I came across this very intriquing story out of Oregon:
Lunker largemouth roam Lost Creek Lake
It brought up several questions/comments in my mind:
"We really don't want them taken out right away," Johnson says. "We want to see them have a chance. It was probably poor timing for us to put them there before Memorial Day weekend," he says.
Why can't they just put in place some type of mandatory catch and release practice for that lake on largemouth bass, possible even an 'emergency' ruling?
Still, the original stocking of rainbow trout and largemouth bass proved effective as largemouth feasted on fingerling rainbows and grew to become the largest largemouth in Oregon.
Interesting given their more northerly latitude. Perhaps the rainbow trout/giant largemouth bass relationship occurs regardless of locale? Also note that Yoder's two big swimbait bass featured on this site from Indiana both came from a pit stocked with rainbows.

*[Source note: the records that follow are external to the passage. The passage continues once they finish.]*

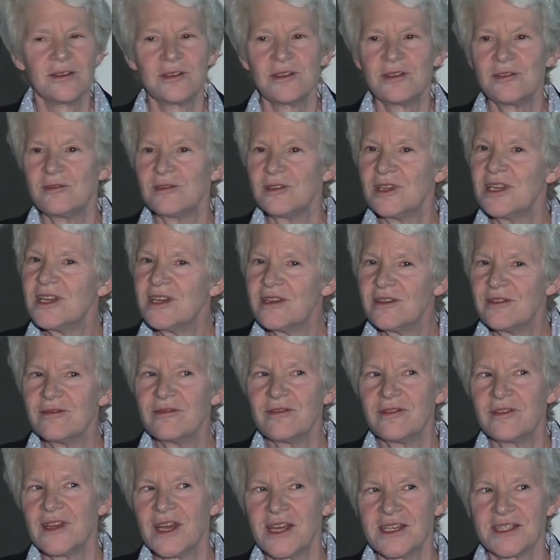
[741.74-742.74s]
to
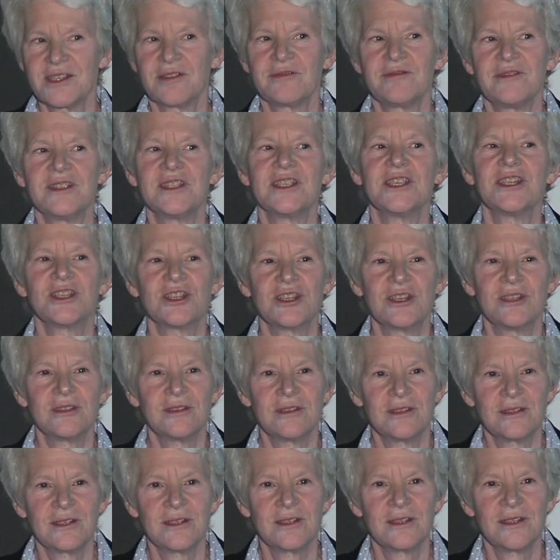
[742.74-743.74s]
live as a physician
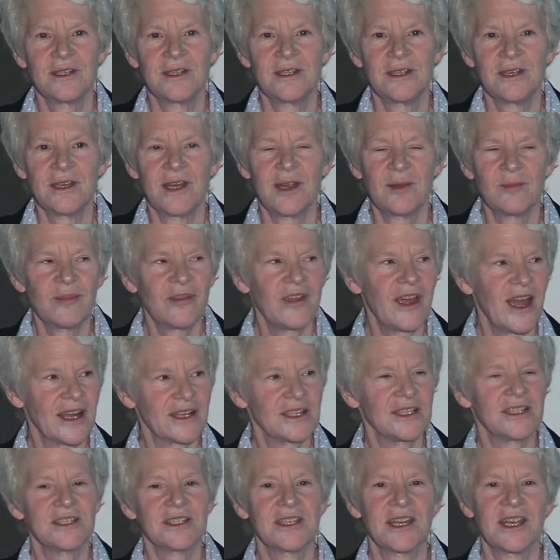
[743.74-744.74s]
and
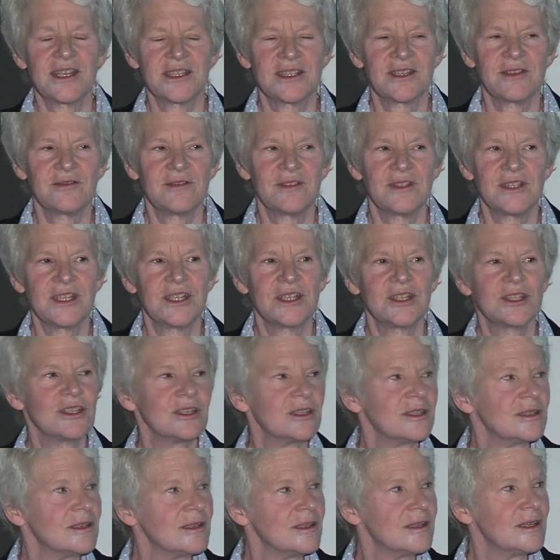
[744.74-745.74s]
practice as a
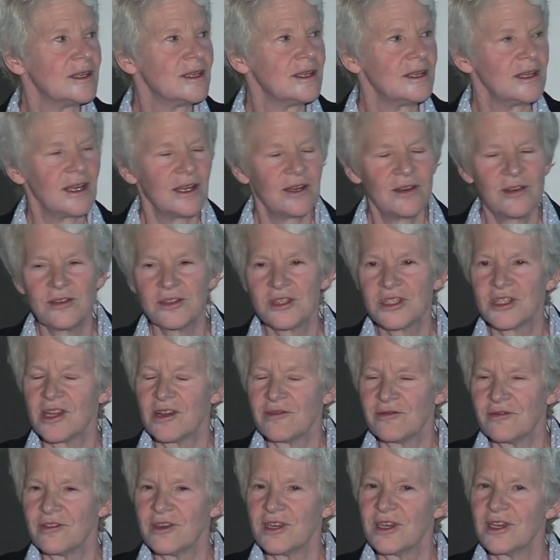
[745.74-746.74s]
physician. And her
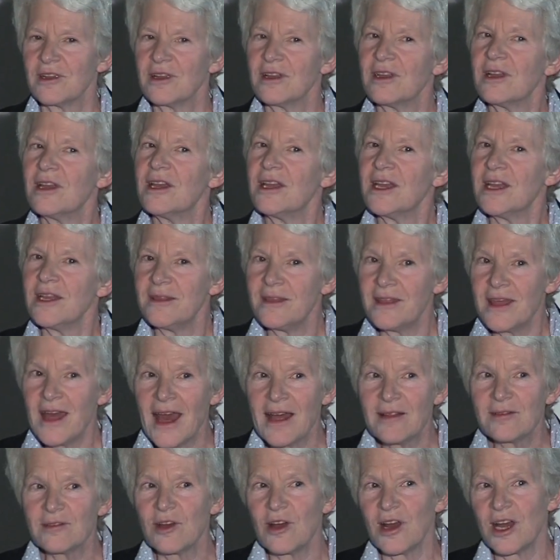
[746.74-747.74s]
suffering in
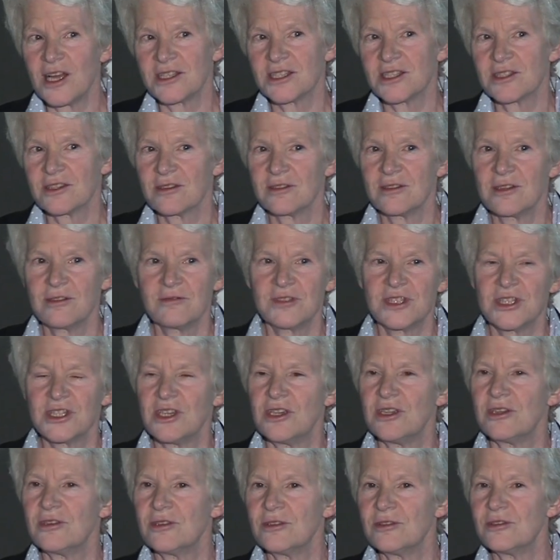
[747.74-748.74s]
that loss was
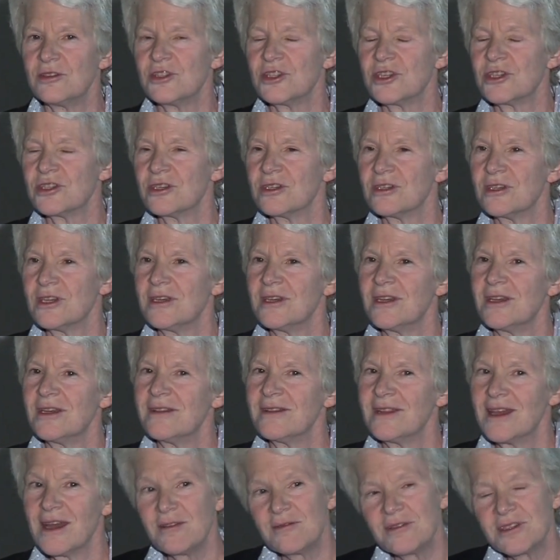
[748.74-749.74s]
huge.
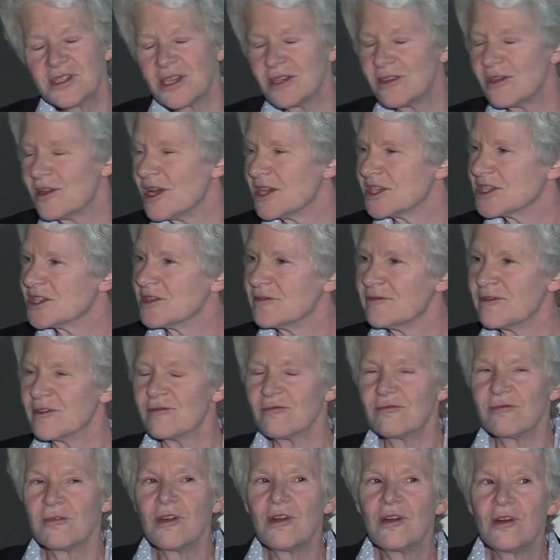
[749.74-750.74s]
That was a loss of a
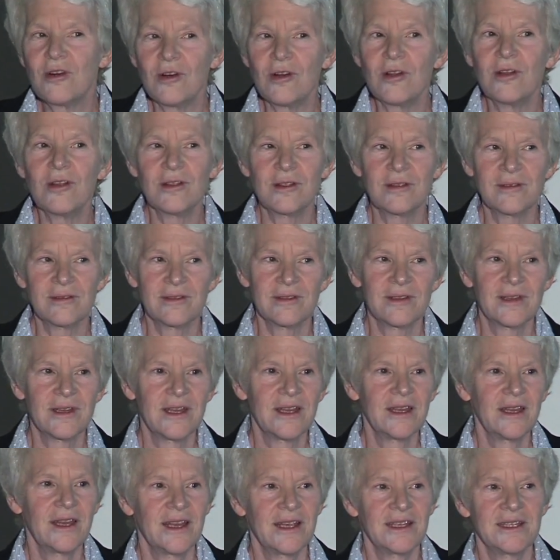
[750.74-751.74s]
role,
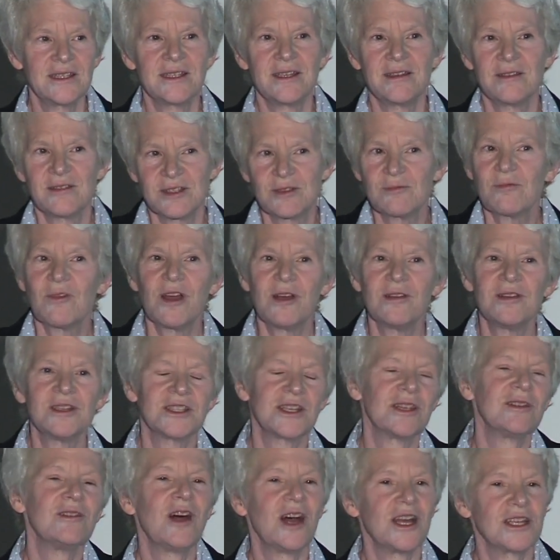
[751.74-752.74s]
as well
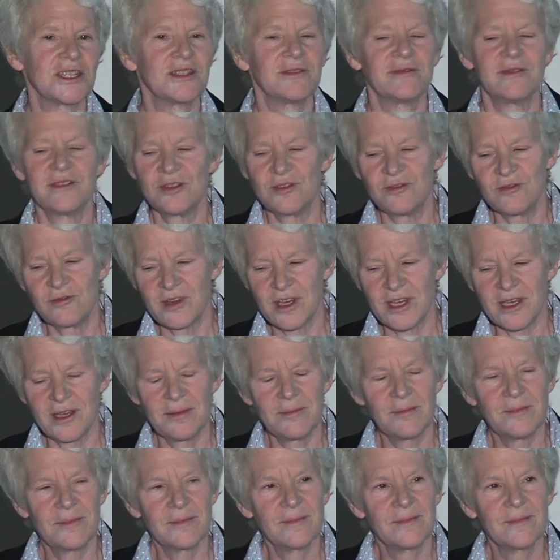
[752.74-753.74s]
as a loss of a
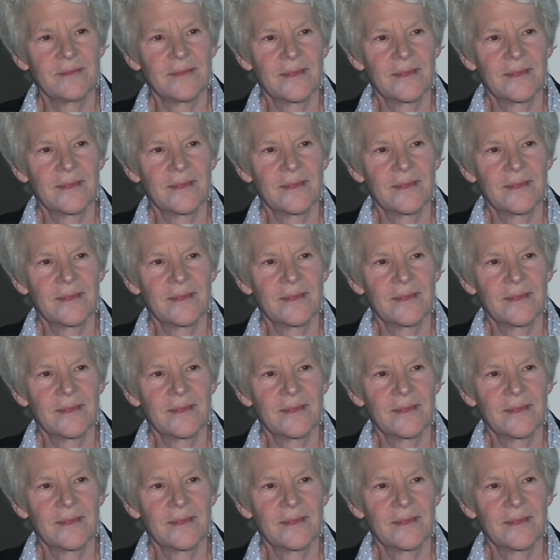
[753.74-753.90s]
dream.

Sometime in the mid 1980s, someone illegally released smallmouth bass in the reservoir, where they felt at home among the rocks and didn't struggle with fluctuating summer water levels as much as largemouth do. By the mid-1990s, smallmouth bass were everywhere and only a few big largemouth remained. Smallmouth were feasting on juvenile largemouth, and by 1997 the fishery was all but gone, another casualty to renegade fish-stocking.
Sucks from a bait bucket/armchair biologist point of view. Around here though it is usually illegal shad stockings. Still, we anglers need to realize that outside their native range, largemouth or smallmouth aren't necessarily a good thing. If they're not already in a body of water, there is probably a good reason why.

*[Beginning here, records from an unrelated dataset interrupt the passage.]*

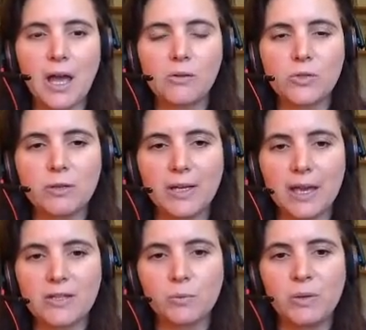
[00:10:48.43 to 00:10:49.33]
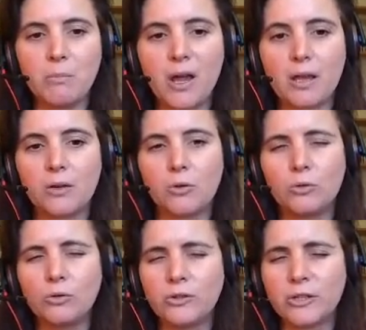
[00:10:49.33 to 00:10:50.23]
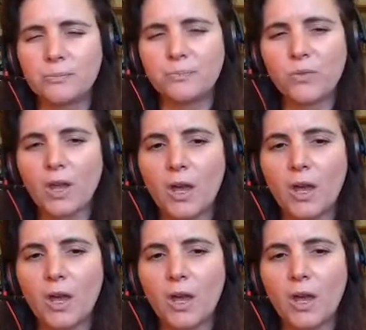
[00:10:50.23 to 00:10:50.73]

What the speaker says: And also, I guess we might call them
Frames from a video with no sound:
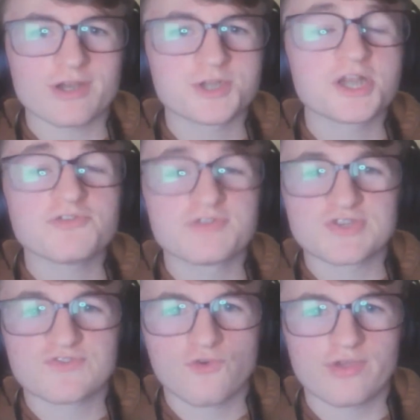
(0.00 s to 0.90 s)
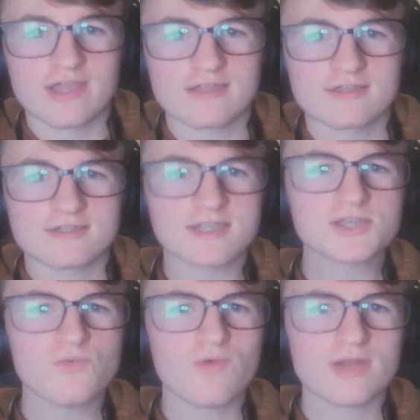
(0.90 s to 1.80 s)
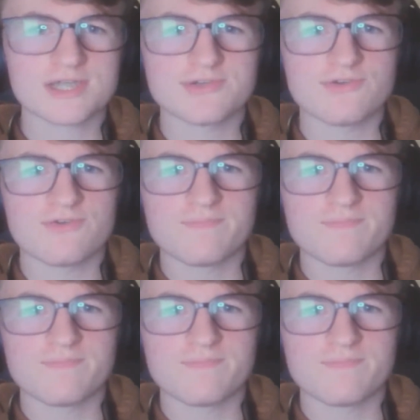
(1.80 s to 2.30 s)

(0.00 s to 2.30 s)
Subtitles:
gender dysphoria doesn't want to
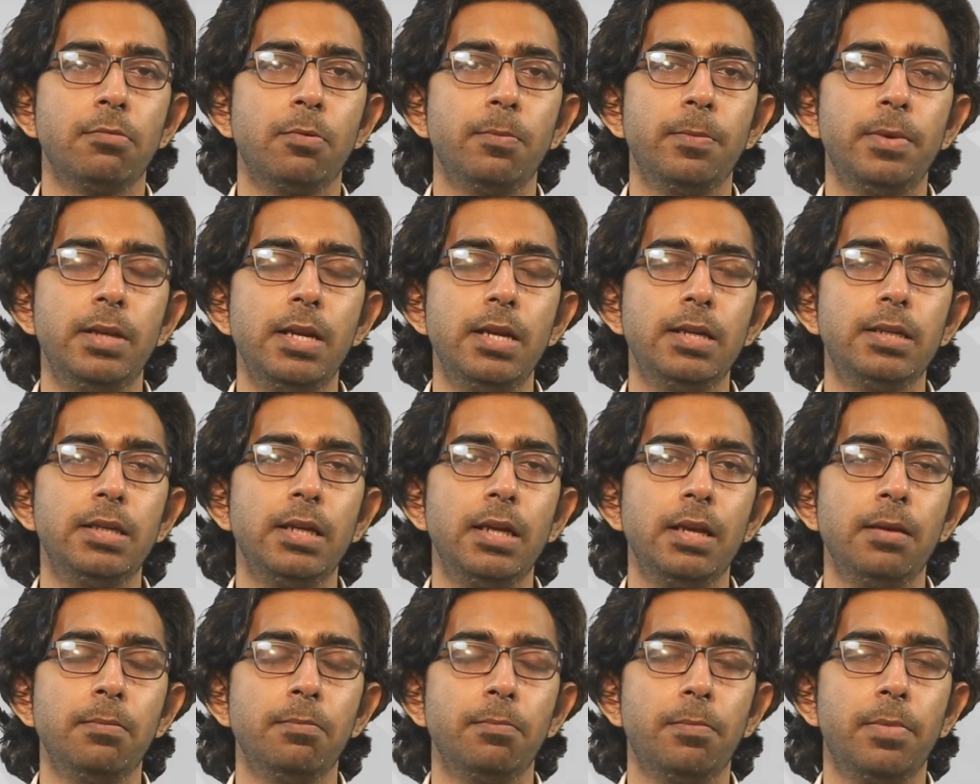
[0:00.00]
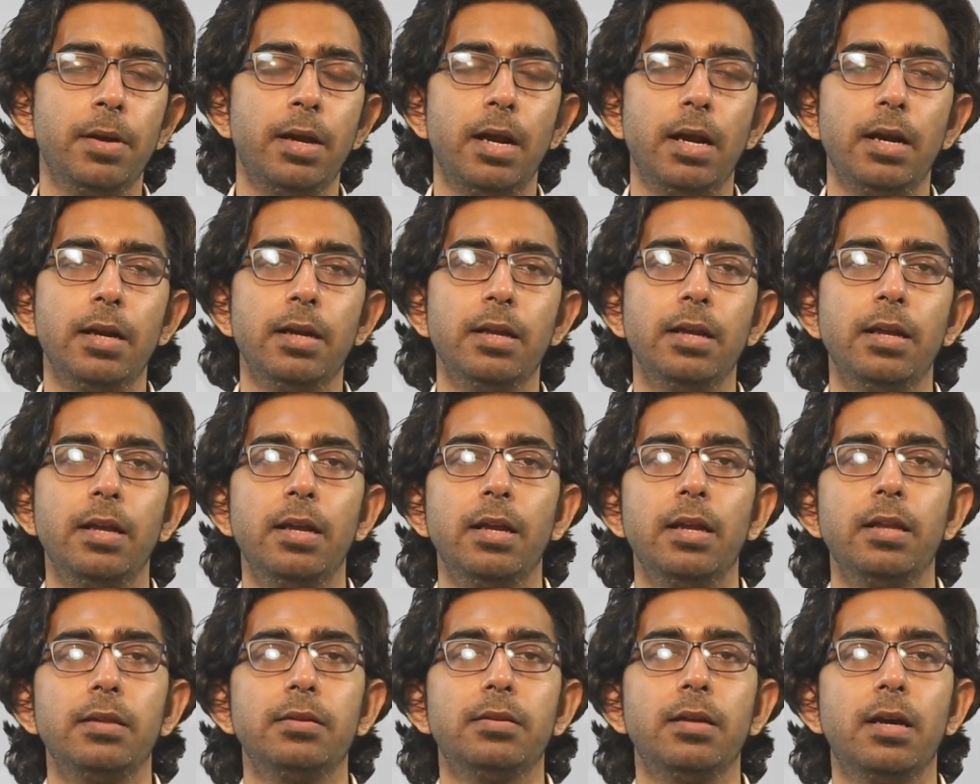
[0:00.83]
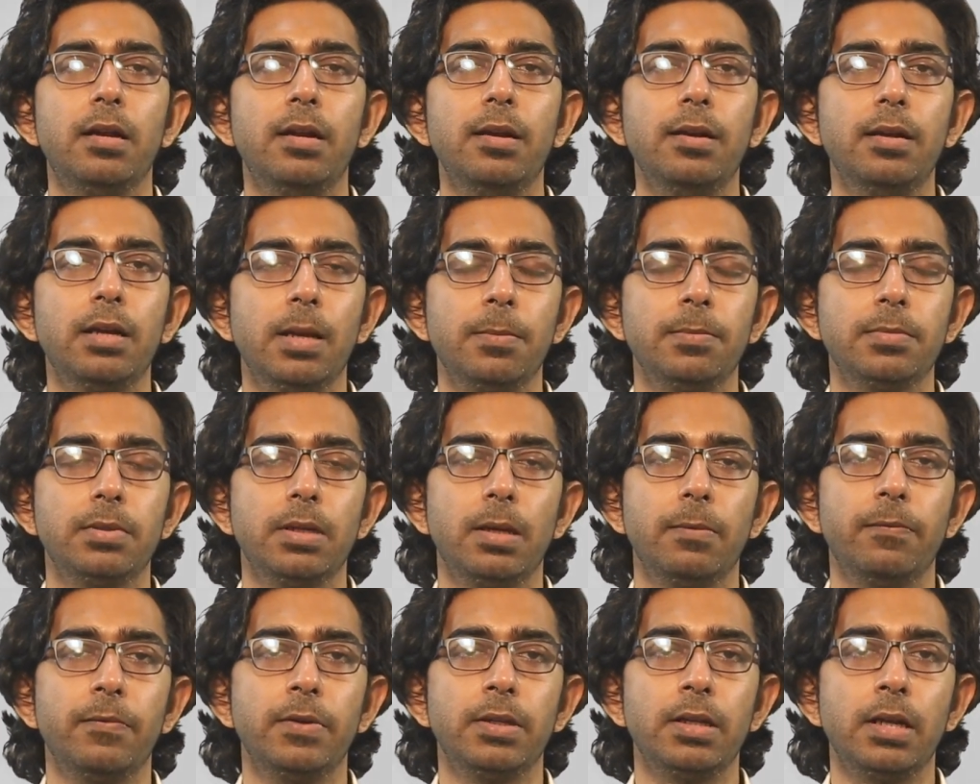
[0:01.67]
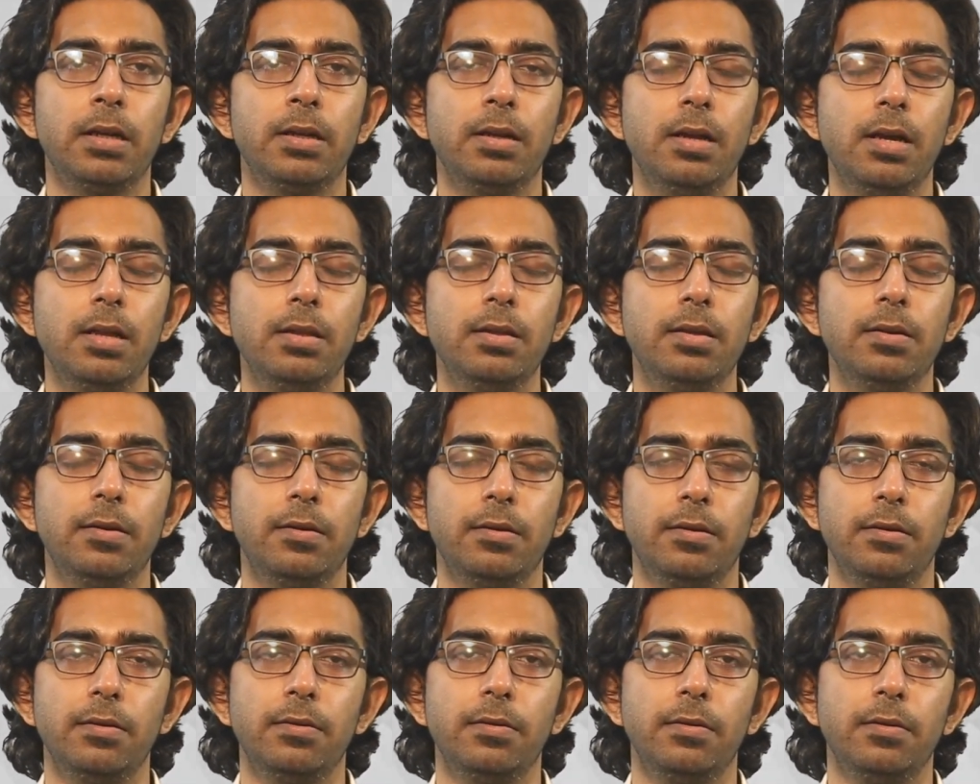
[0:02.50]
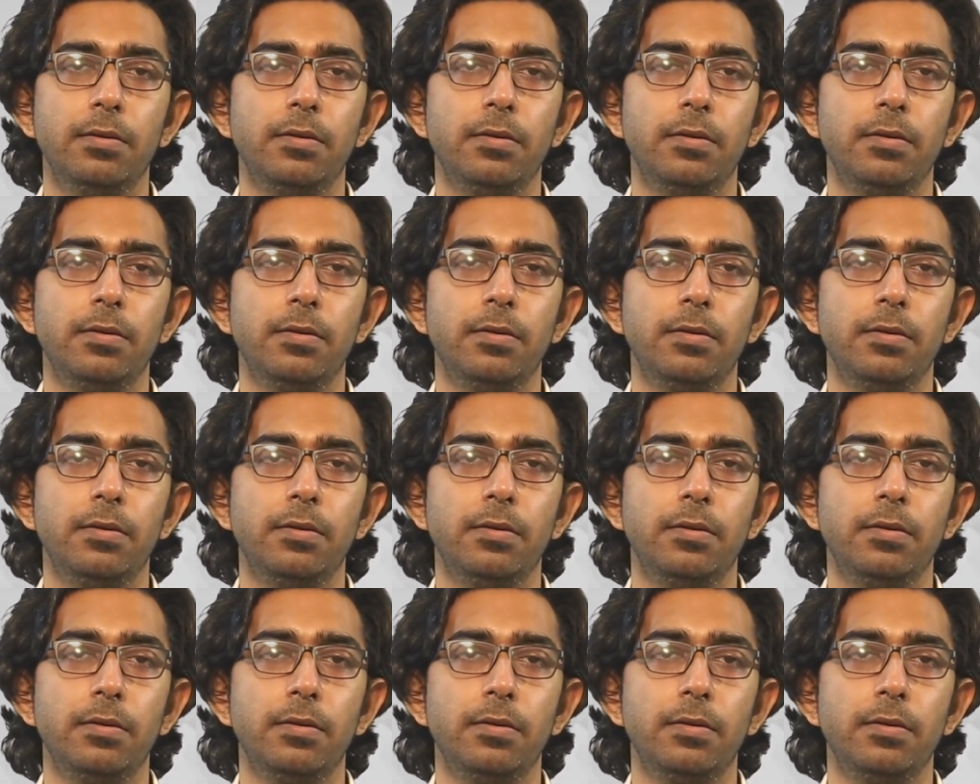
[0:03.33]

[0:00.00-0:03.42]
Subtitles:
mobility impaired, Tara comes up with another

On the other hand, a very cool scenario playing out where smallmouth are severly outcompeting largemouth in a given environment or habitat situation. Probably not unlike the spotted bass saga in many mid-central and southern reservoirs, as well as what happens in the lower ends of impoundments (SE US) where trophic levels are low.

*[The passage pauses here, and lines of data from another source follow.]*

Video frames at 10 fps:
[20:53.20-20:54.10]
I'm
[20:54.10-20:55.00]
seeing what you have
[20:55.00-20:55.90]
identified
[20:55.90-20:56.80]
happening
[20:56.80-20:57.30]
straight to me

Since then, groups like Johnson's committee have helped ODFW biologists catch bass in other lakes and release them into the reservoir.
Don't try this at home kids :) It is almost always frowned upon to transfer fish from one body of water to another, even when waters are very close to each other. The risk of transfer of some type of previously unintroduced pathogen/virus/critter/etc. is too great. Interesting that they would publicly mention this fact, though there are very few other ways in which to get mature bass into a body of water as cost to rear to that size would be prohibitive. On the other hand, you could also argue that fish reared in ponds on DNR properties that then subsequently get stocked into state waters is in essence no different than what is occurring here.
"They've been catching them so easily because all those Davis Lake fish have seen are flies," Johnson says. "They've never seen spinner baits before."
How cool is that? Conditioning? Pressure effects? To what level does this apparent conditioning really effect bass biting? For example, when some company comes out with a completely new worm design, is it really different enough via some cue that fish will bite it better than all the other commonly thrown worms? What about newly introduced colors on already existing and well utilized baits?
They also are planting willows and sinking discarded Christmas trees by the thousands each winter to create more largemouth habitat in the moonscape lake bed.
Can you really change just the basic cover in a lake and subsequently override other more seemingly dominant habitat characteristics enough to change a fishery? Would not things like water clarity, forage base and trophic level trump cover? IDNR has documented a slight increase in abundance of smallmouth bass over the years at both Monroe and especially at Patoka, explained presently by time and washing/removing some of the silt/dirt covering the underlying bedrock. Exposing more of this material and changing basic substrate seems to have created better habiatat conditions for the smallies in these reservoirs.







The CO state record N LM is 11-4 (and reportedly only 22.5" long). I am told it came from a trout stocked lake at surprisingly high elevation (7500). The same guy told me that the angler has also caught another DD LM from this small res.